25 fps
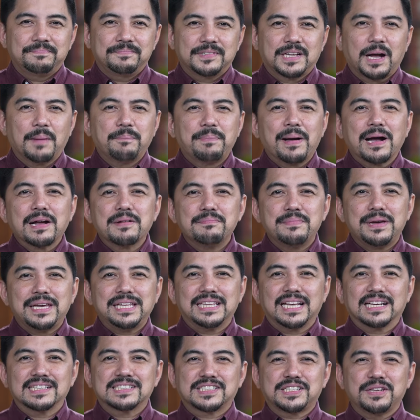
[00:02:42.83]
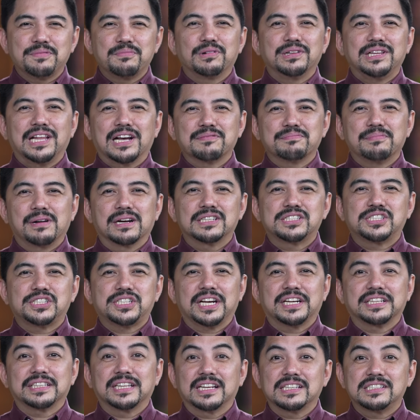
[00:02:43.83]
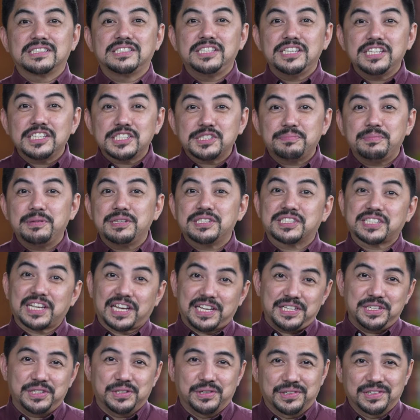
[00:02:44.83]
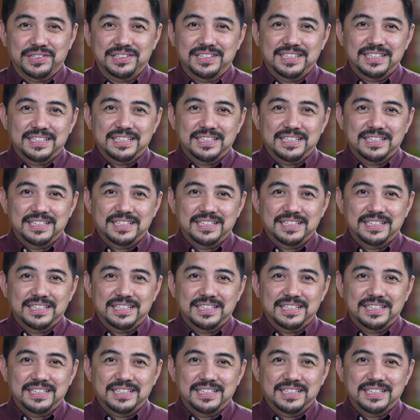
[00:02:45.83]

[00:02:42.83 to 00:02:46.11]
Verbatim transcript: Kapag may nagsimulang mag-share ng chismis sa iyo,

....

*Exercise*. Although the entries contain pictures, copy everything else in them exactly.

*Output for this task*.
25 fps
[00:02:42.83]
[00:02:43.83]
[00:02:44.83]
[00:02:45.83]

[00:02:42.83 to 00:02:46.11]
Verbatim transcript: Kapag may nagsimulang mag-share ng chismis sa iyo,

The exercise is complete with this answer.